This study assesses to what extent the Mini-Mental State Exam and the Montreal Cognitive Assessment scores may predict the presence of dementia in a sample of typical old age psychiatric patients who may or may not have temporally or permanently reduced cognitive abilities.
A total of 141 inpatients completed the Mini-Mental State Exam and the Montreal Cognitive Assessment at arrival. All patients were subsequently diagnosed during their stay at the age-psychiatric unit. Receiver operating characteristics and analysis of variance were used to compare the results of the two tests for different patient groups.

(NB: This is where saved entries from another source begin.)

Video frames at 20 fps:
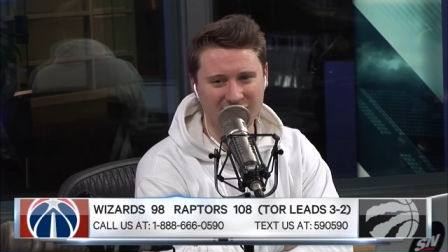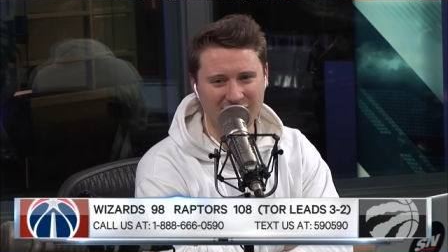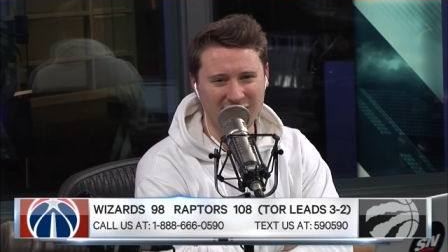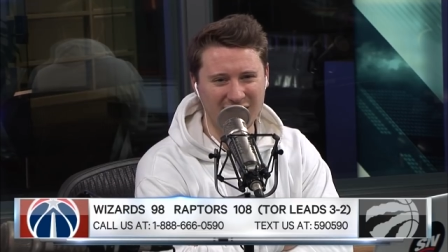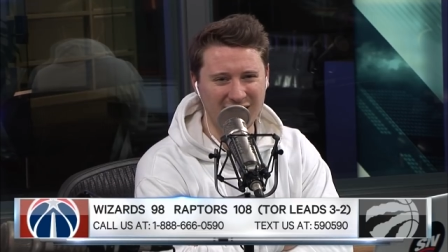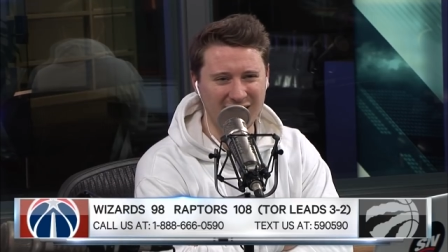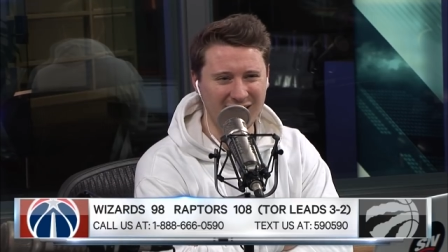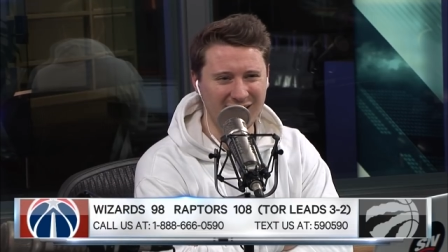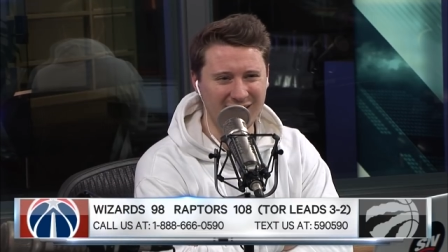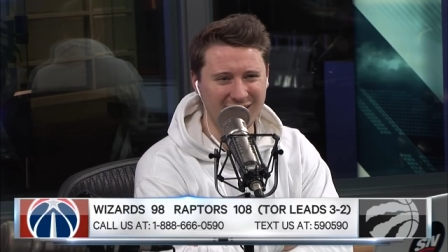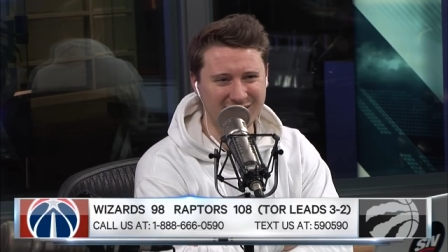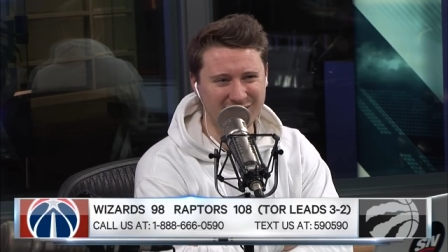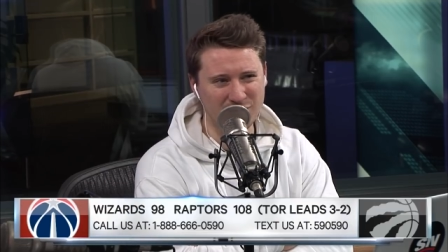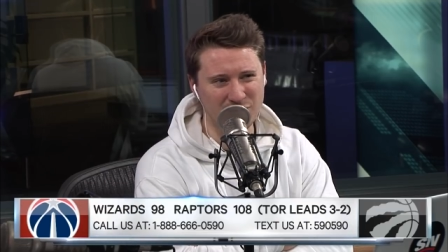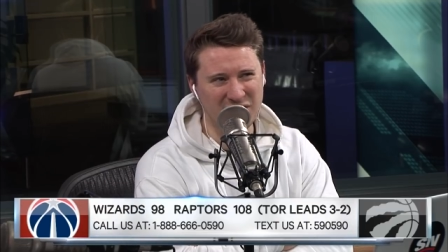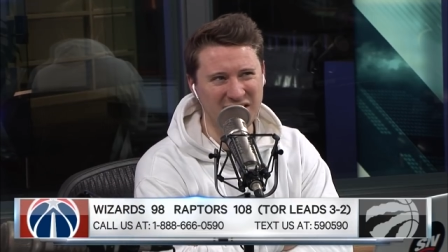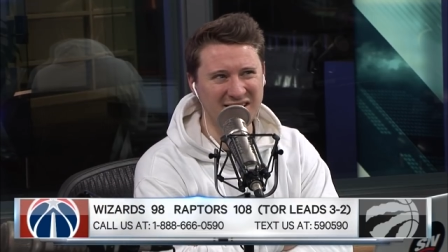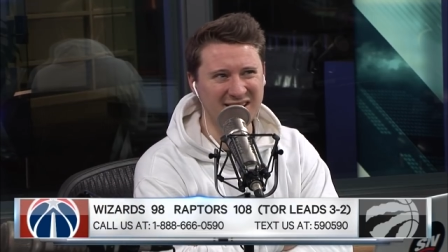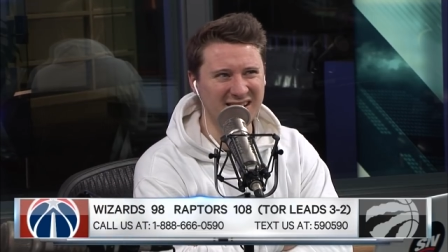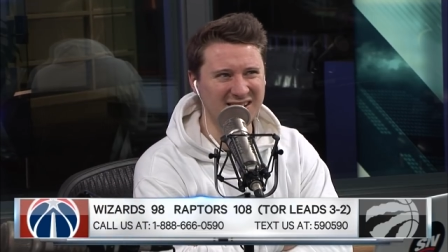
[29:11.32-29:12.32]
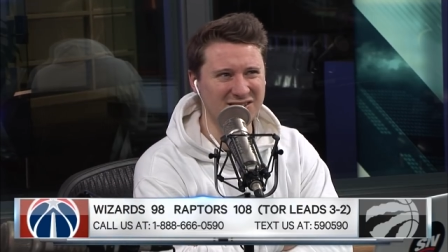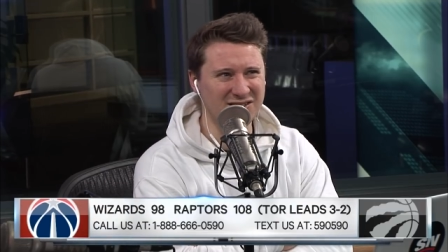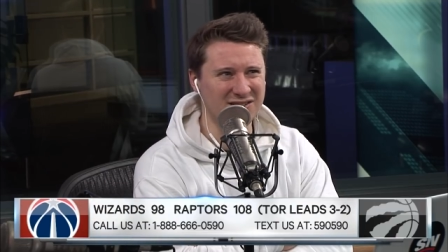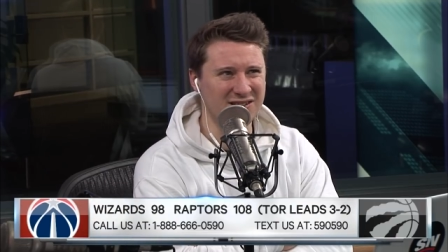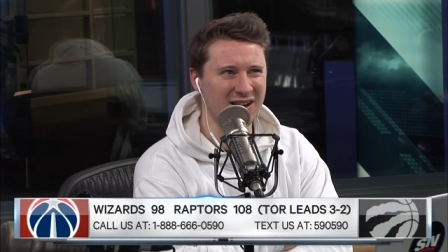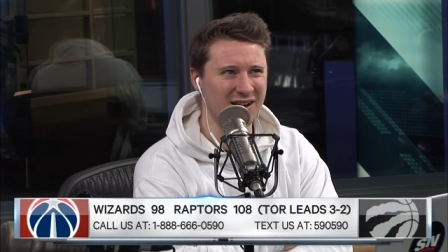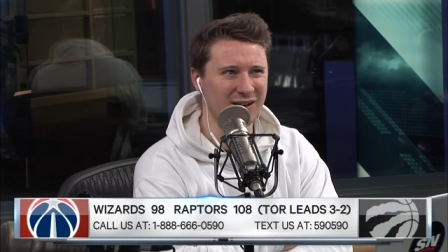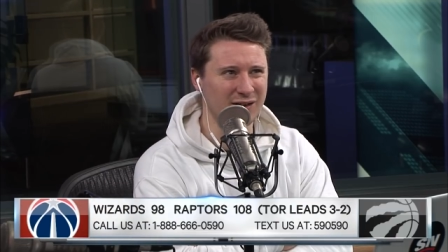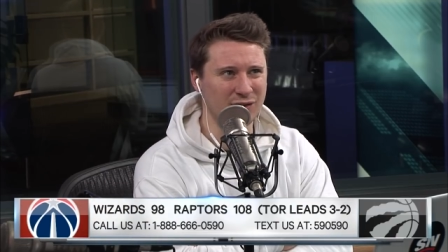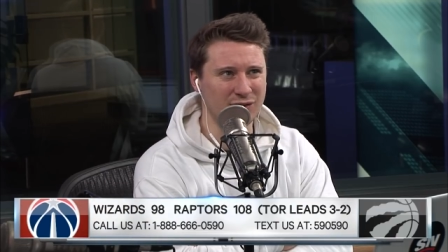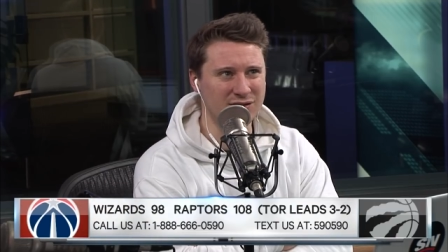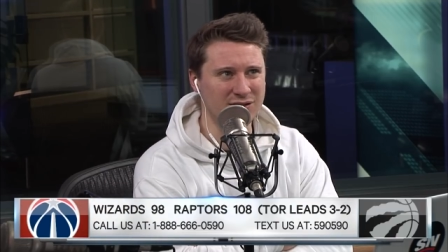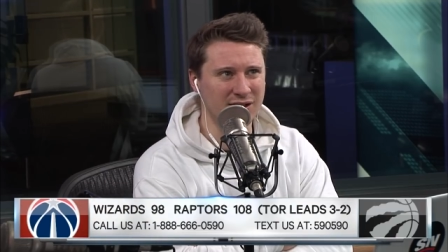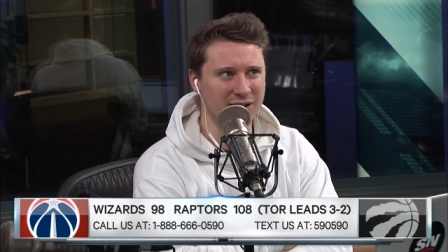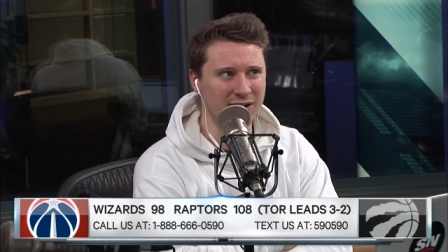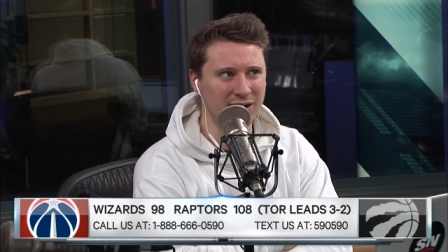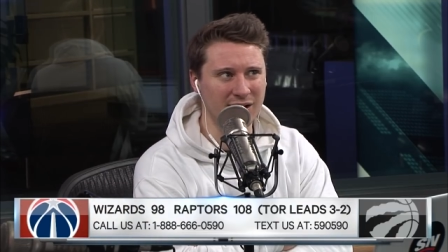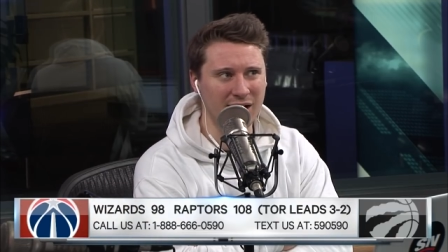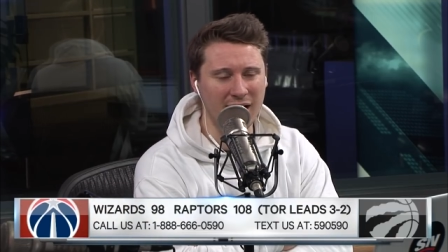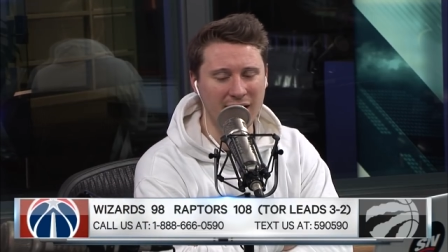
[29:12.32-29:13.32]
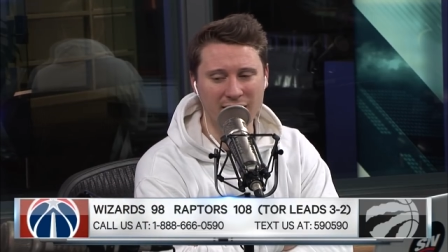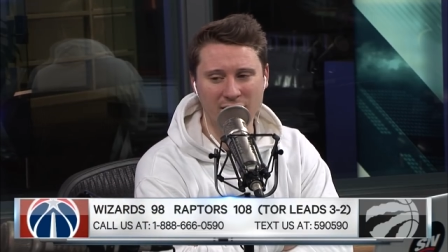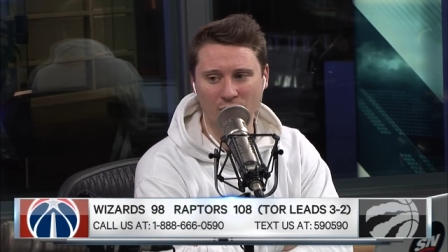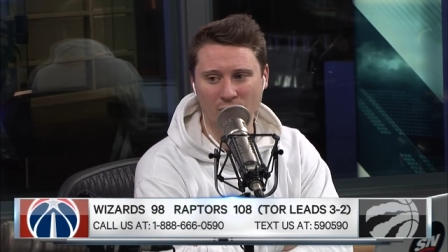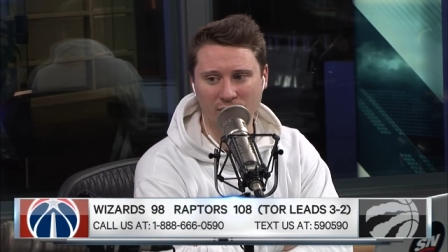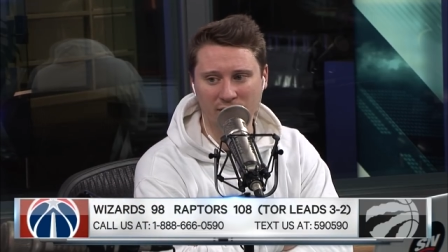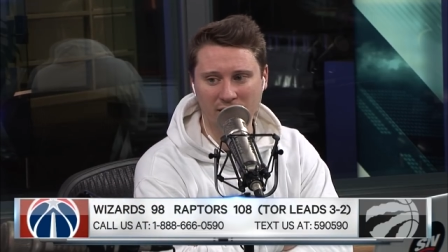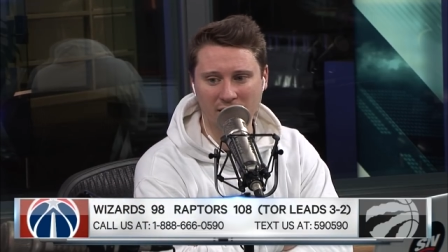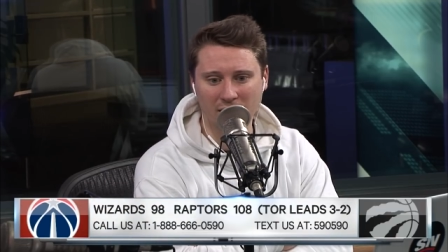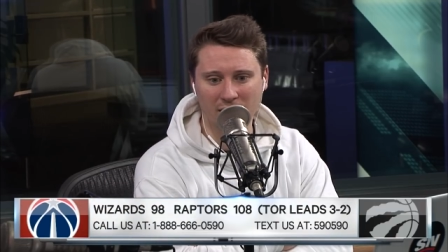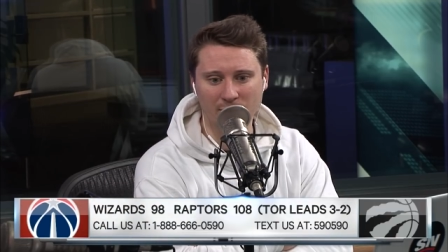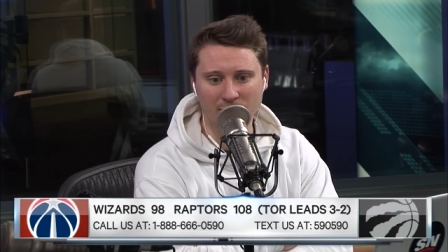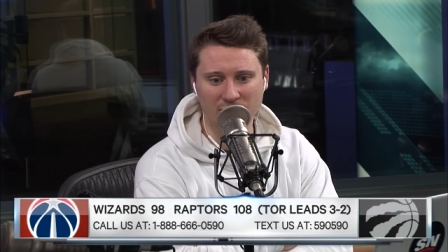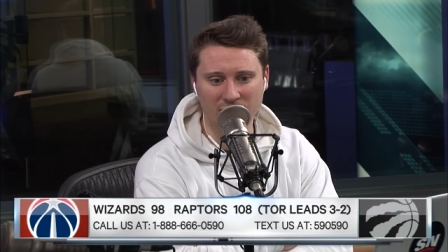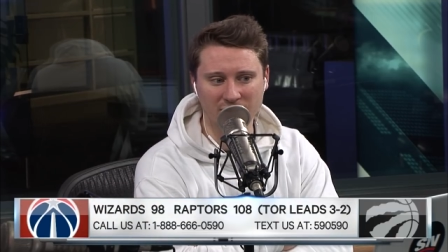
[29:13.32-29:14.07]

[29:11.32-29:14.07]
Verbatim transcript: Uh, to me, that just kind of looks like a guy going up,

The Montreal Cognitive Assessment is slightly more sensitive and specific than the Mini-Mental State Exam for dementia prediction. Age, sex, and education only account for approximately 2% of the variance in both tests. Patients with more than one diagnosis across the diagnostic groups included in this study (dementia, psychoses, affective disorder, and depression) performed significantly poorer on both tests than patients with a single diagnosis.
Both tests are efficient in detecting cognitive impairment, but neither test can effectively exclude other reasons for low test results in our sample of elderly psychiatric patients. The sensitivity for ruling out dementia is 27 points for the Mini-Mental State Exam and 23 points for the Montreal Cognitive Assessment in the current patient sample.